INPUT RECORDS START
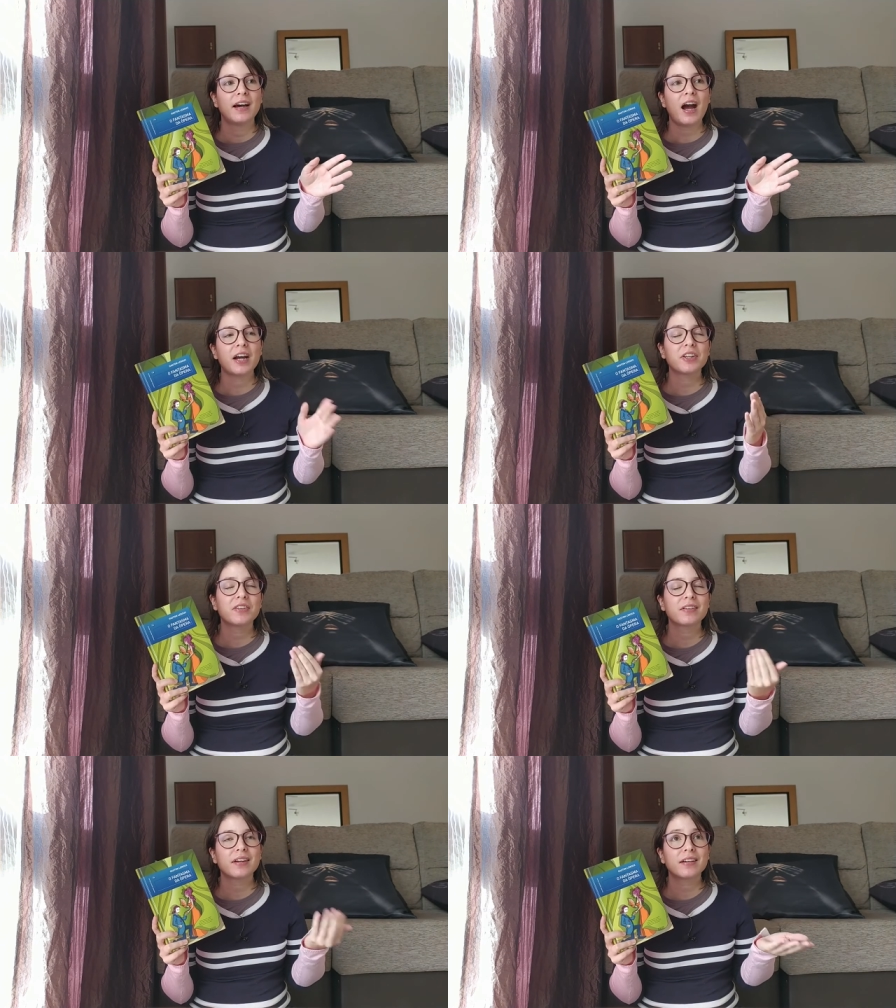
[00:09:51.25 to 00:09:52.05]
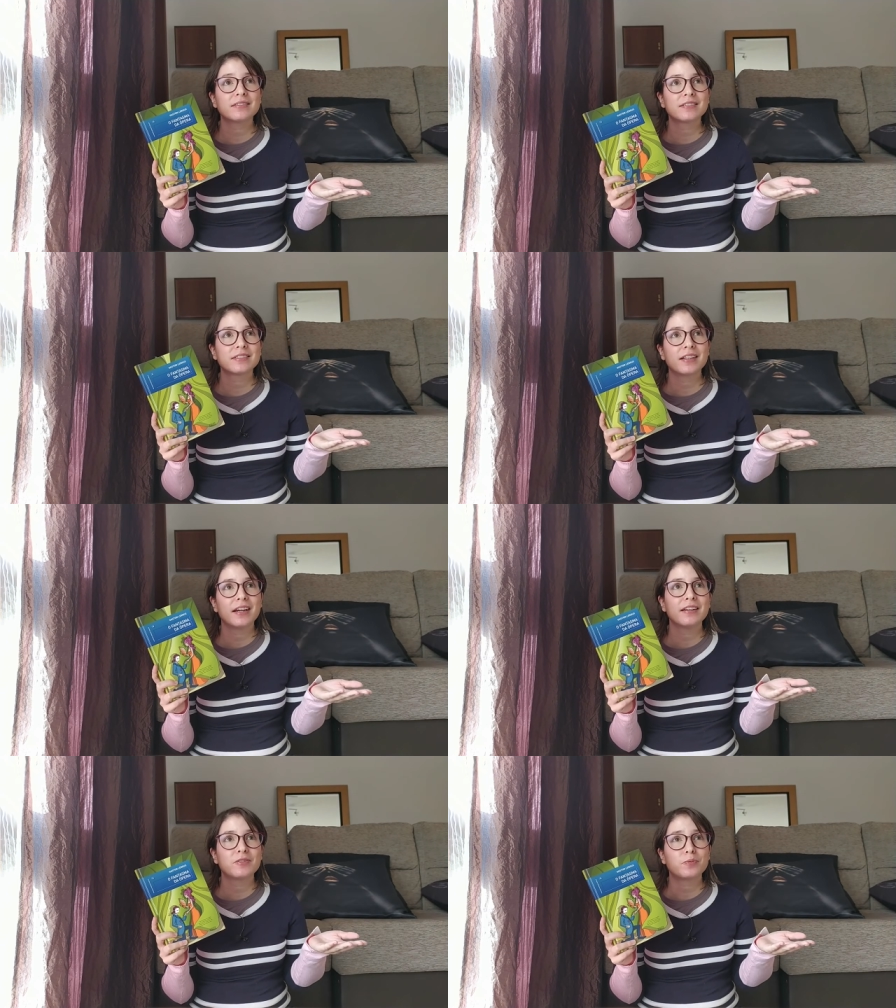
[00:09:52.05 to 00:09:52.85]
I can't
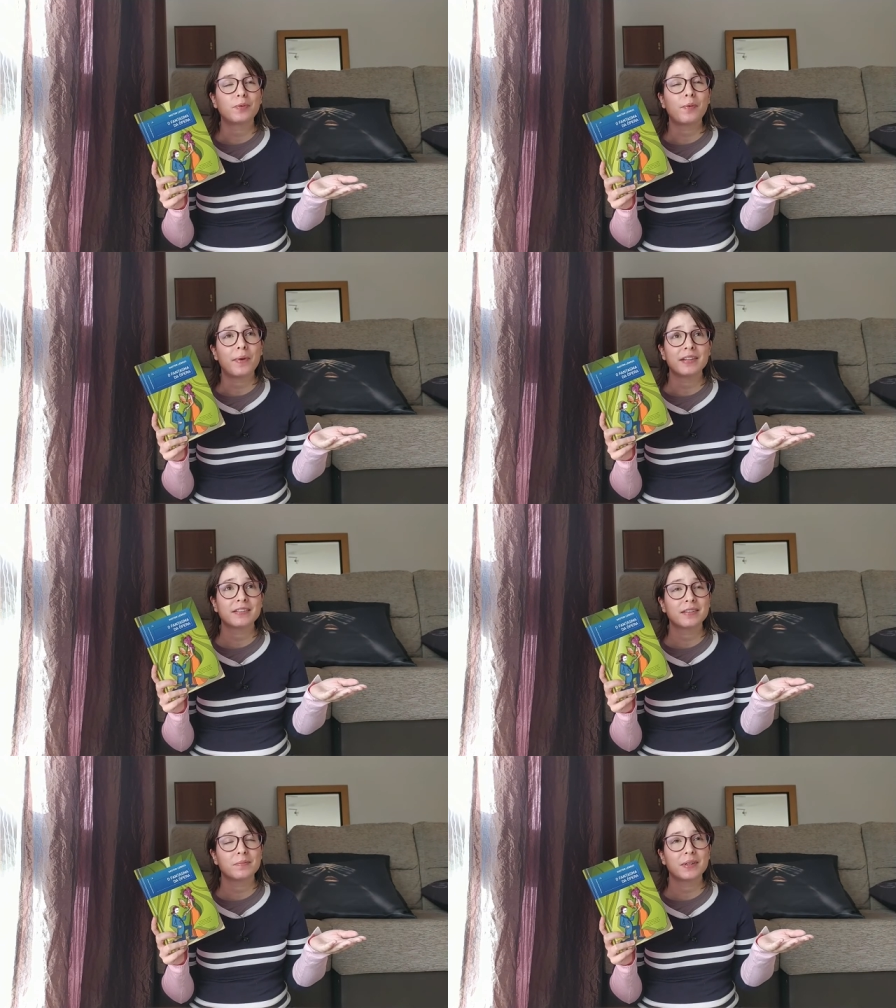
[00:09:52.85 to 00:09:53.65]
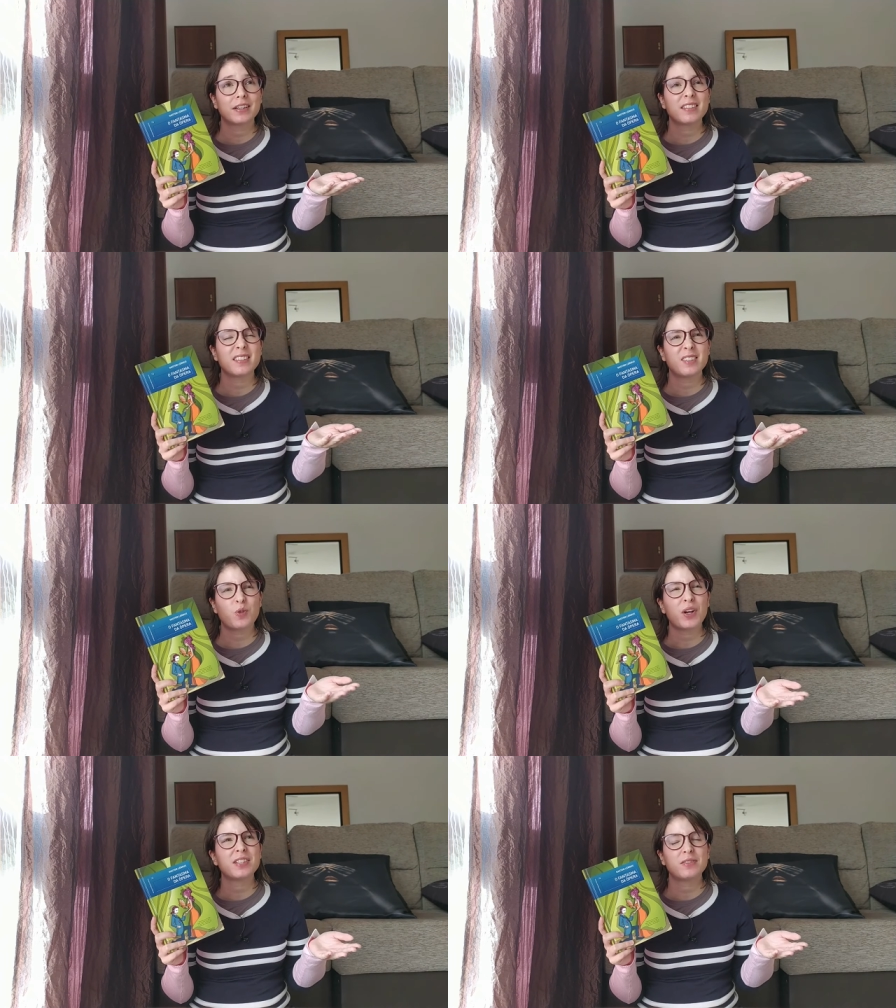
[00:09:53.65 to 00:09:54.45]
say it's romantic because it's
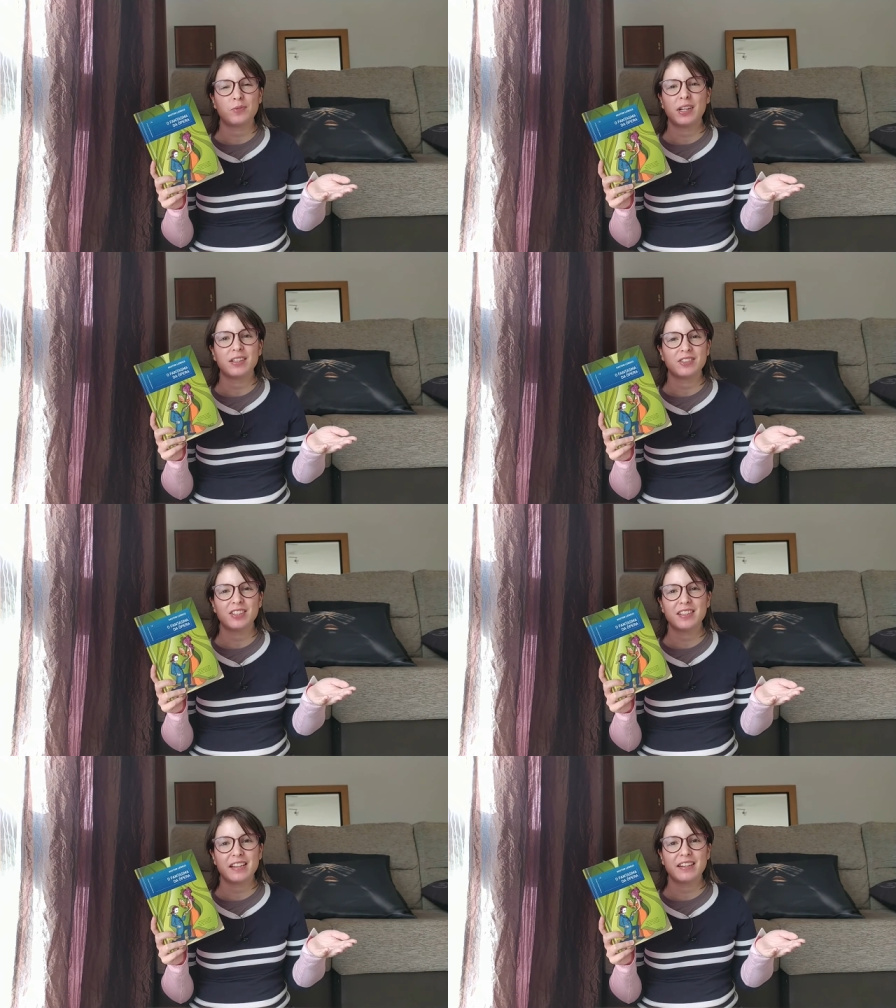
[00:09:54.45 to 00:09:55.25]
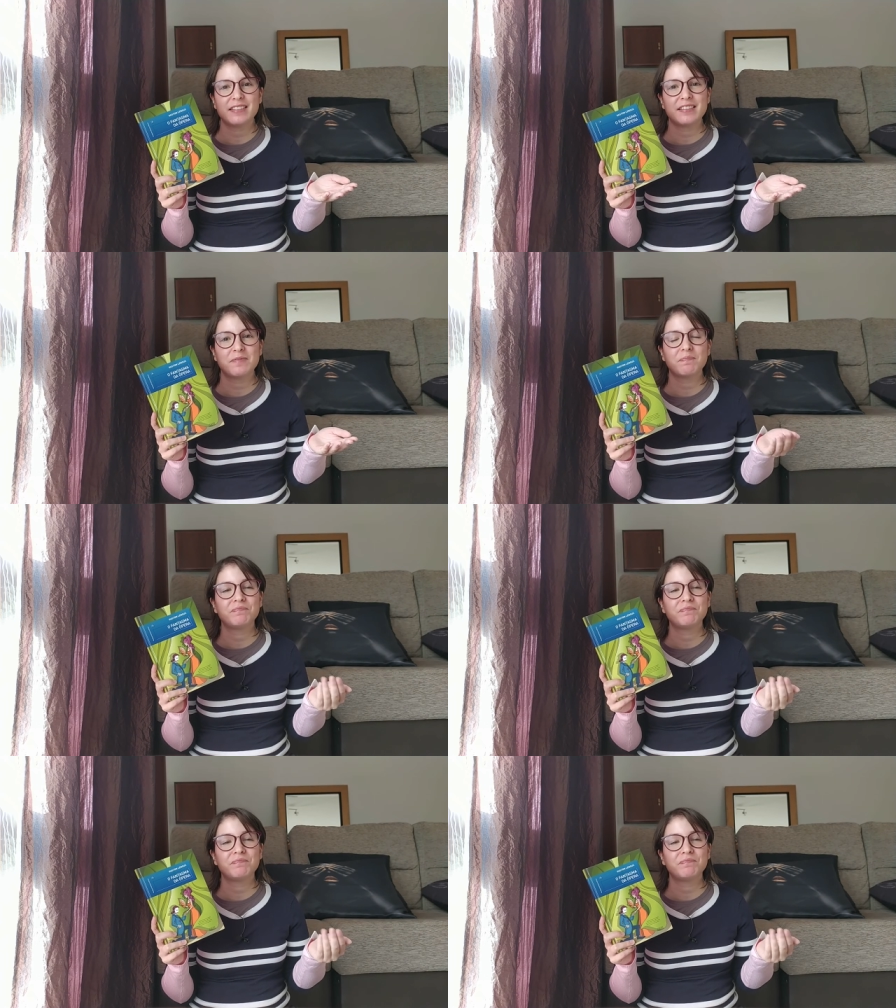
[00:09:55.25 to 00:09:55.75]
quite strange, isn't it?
INPUT RECORDS END
* TASK DESCRIPTION
Could you write the entries out again exactly, without their pictures?

* SOLUTION TO THE PROBLEM
[00:09:51.25 to 00:09:52.05]
[00:09:52.05 to 00:09:52.85]
I can't
[00:09:52.85 to 00:09:53.65]
[00:09:53.65 to 00:09:54.45]
say it's romantic because it's
[00:09:54.45 to 00:09:55.25]
[00:09:55.25 to 00:09:55.75]
quite strange, isn't it?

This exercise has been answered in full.